Je me suis souvent interrogé sur la capacité de certains artistes à se transformer, tel un caméléon, de façon à produire une musique différente, selon qu'ils agissent sous la casquette d'un groupe ou d'un autre. Ce dédoublement de personnalité justifie d'ailleurs bien souvent l'existence de différents projets menés par un même musicien. Et énumérer ici, ceux qui éclosent régulièrement dans la seule sphère progressive, prendrait sans doute un peu trop de place.
Transportons-nous cependant de l'autre côté du Rhin, où Arne Schäfer mène depuis maintenant près de 15 années un des groupes reconnu comme l'un des plus talentueux dans sa capacité à ressusciter une musique quasiment hors-d'âge. Aux commandes de Versus X, notre homme a ainsi produit quatre pépites de progressif 70's mélancolique, obtenant un succès, si ce n'est commercial, du moins d'estime fort prononcé au sein de notre sphère de prédilection. Conjointement à son groupe, notre homme mène également une carrière "en solo", qui sous le nom d'Apogee, nous délivre ici son cinquième album, Mystery Remains. Autant vous l'avouer tout de suite, à l'inverse de Versus X, les quatre précédents opus de ce "groupe" n'ont jamais généré un succès à la hauteur suggérée par son nom. Et alors qu'en ouverture de cette chronique nous dissertions sur la capacité à varier son style musical d'un groupe à l'autre, notre ami Arne vient prendre le parfait contre-pied de notre théorie : ce disque d'Apogee en particulier, mais c'est également le cas de ces prédécesseurs, évolue dans le même style que Versus X et nous propose les mêmes ingrédients.
Des plages longues tout d'abord, (certains diront à souhait) aux développements qui n'en finissent plus : les thèmes s'enchaînent les uns aux autres, avec de longues parties instrumentales, souvent consonantes, mais aussi dissonantes à tel point que l'on se demande quelquefois si les différents instruments participent à la même partition. Les claviers sont prépondérants et plantent des ambiances mélancoliques, sombres, empruntant même parfois à notre Francis Décamps national ses fameuses montées chromatiques au demi-ton (Tracing Experience), si souvent utilisées dans Au-Delà du Délire, mais sans parvenir à y insuffler la même tension.

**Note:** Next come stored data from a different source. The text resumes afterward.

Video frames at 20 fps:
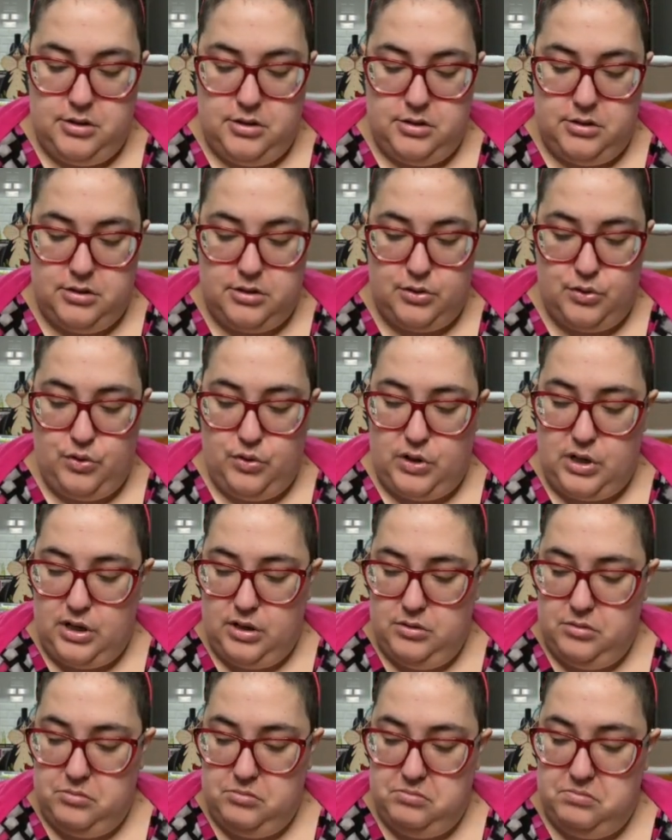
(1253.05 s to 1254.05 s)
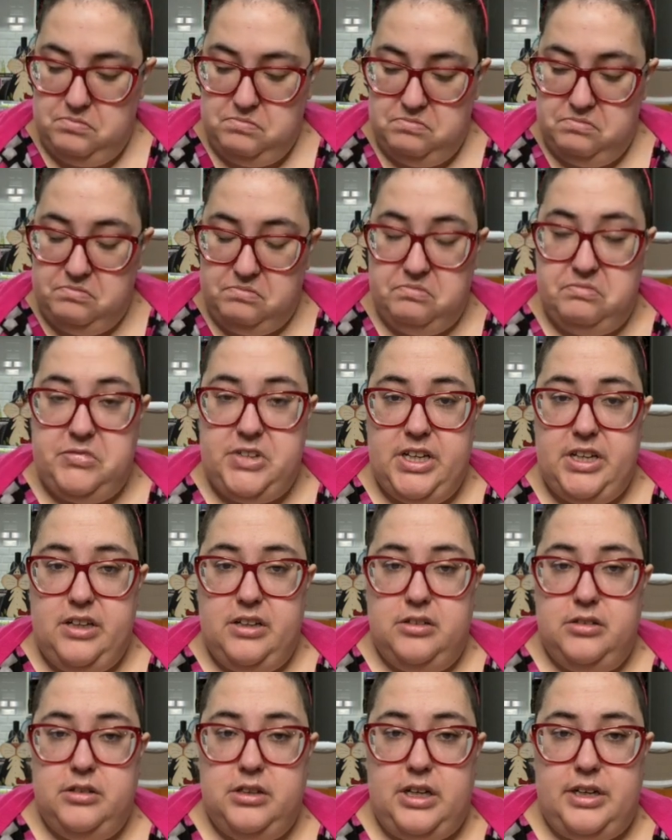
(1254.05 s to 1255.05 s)
So yeah,
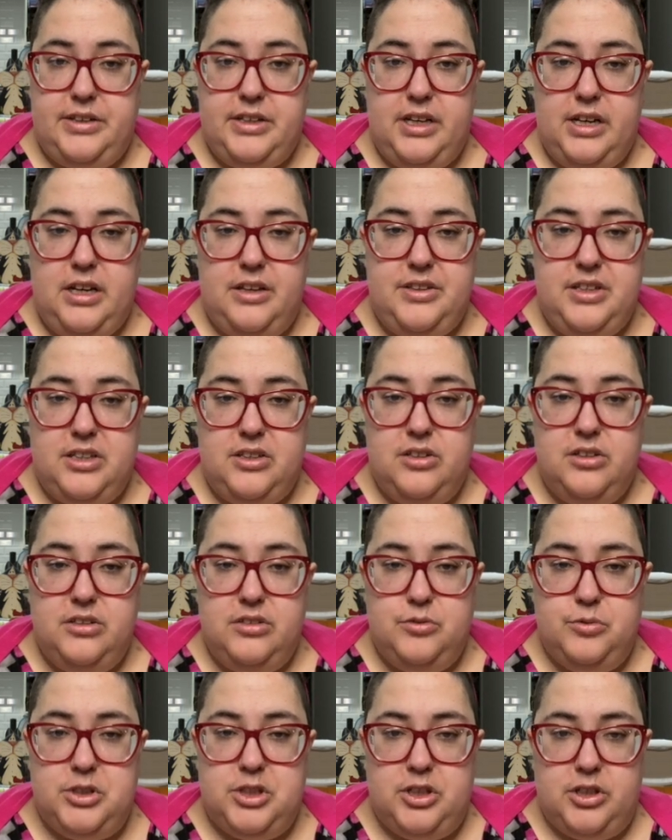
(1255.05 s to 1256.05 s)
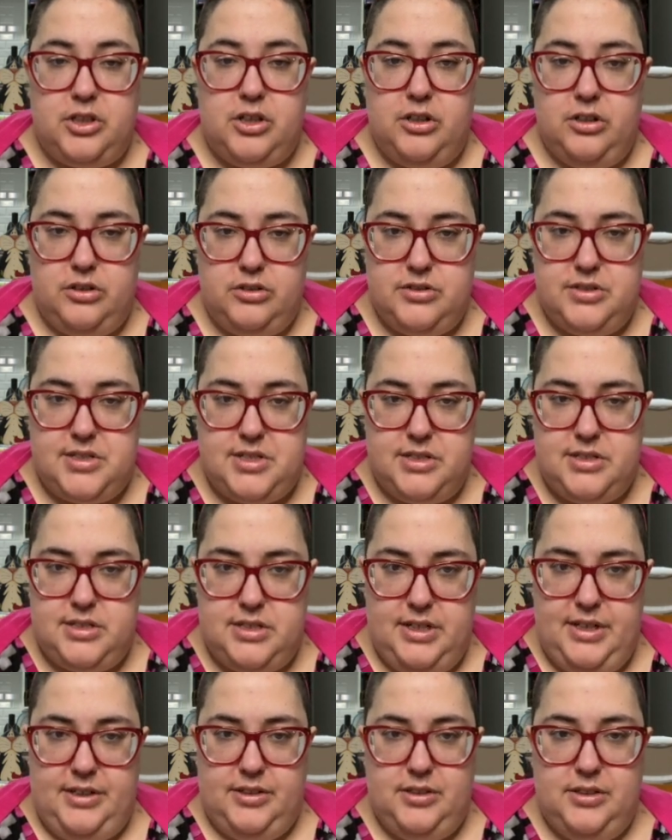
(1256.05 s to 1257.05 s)
I think I did good with the colors this
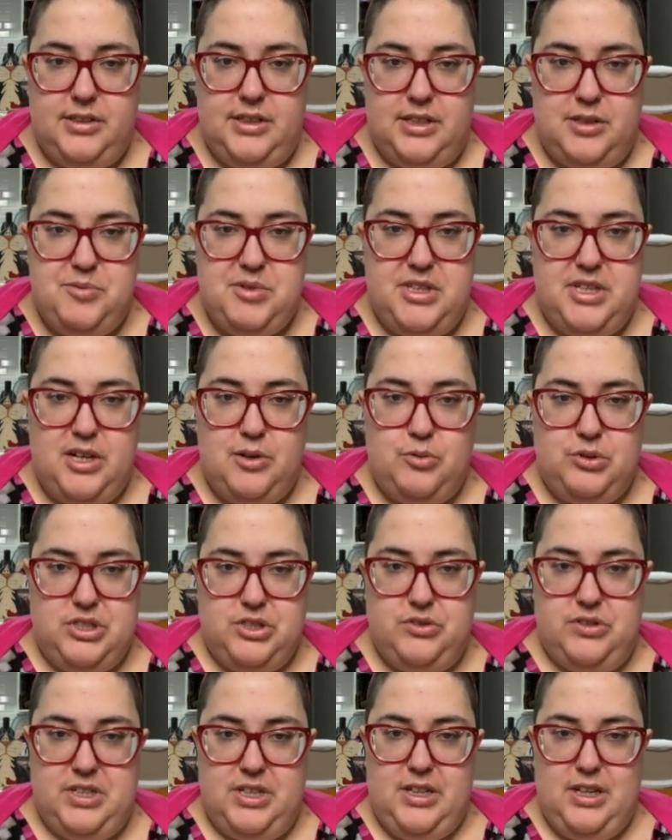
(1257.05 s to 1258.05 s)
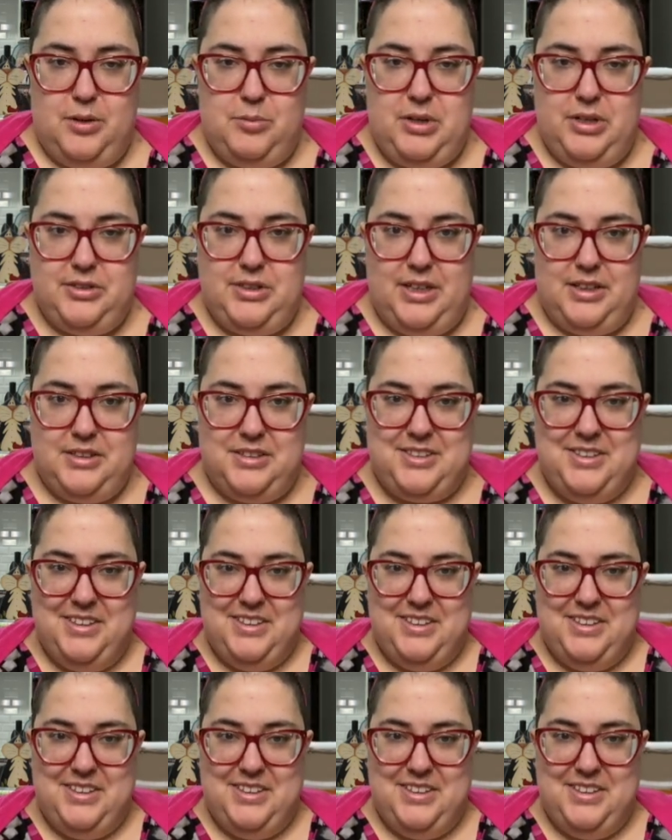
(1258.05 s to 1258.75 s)
year. Let me think what you think about that.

Si Arne Schäfer parvient globalement à rester cohérent sur des titres allant de 9 à 20 minutes, on s'interroge de temps en temps sur la pertinence de certains breaks mélodiques, le summum étant atteint dans Point of Ignition, qui se retrouve à moitié gâché par deux minutes incongrues plantées en plein milieu de la plage. en effet, le groupe nous donne à entendre une sorte de duo vocal de musique country totalement déplacé, peut-être en rapport avec les paroles, mais tombant comme un cheveu sur la soupe et dénaturant totalement un morceau qui n'en avait pas besoin.
Du côté des parties instrumentales, les interventions de guitare viennent régulièrement prendre le relais de claviers assurant les ambiances et mélodies principales, complétées avec bonheur par des instruments à vent (flûte ou hautbois), mais aussi par des parties symphoniques pas toujours de bon aloi. Les deux batteurs (… qui ne sont autres que les deux batteurs successifs de Versus X) complètent le tableau avec sobriété, participant avec justesse à la tonalité d'ensemble. Quant au chant, sa platitude le rend d'un intérêt tout relatif…
Au bilan positif de cet album, nous pourrons mettre deux titres irréprochables (Mystery Remains et The Claws of Insanity), mais également clouer au pilori des parties vocales balancées sans conviction et des longueurs dans les trois autres plages. Ce résultat donne au final une impression très mitigée, plaçant ce nouvel album d'Apogee aux côtés de ses congénères, c'est-à-dire plutôt loin des productions de Versus X… Ce qui continue de m'interpeller et me laisse dubitatif quant à l'intérêt de vouloir développer deux projets si proches l'un de l'autre, le premier (Versus X) faisant définitivement trop d'ombre à son rejeton.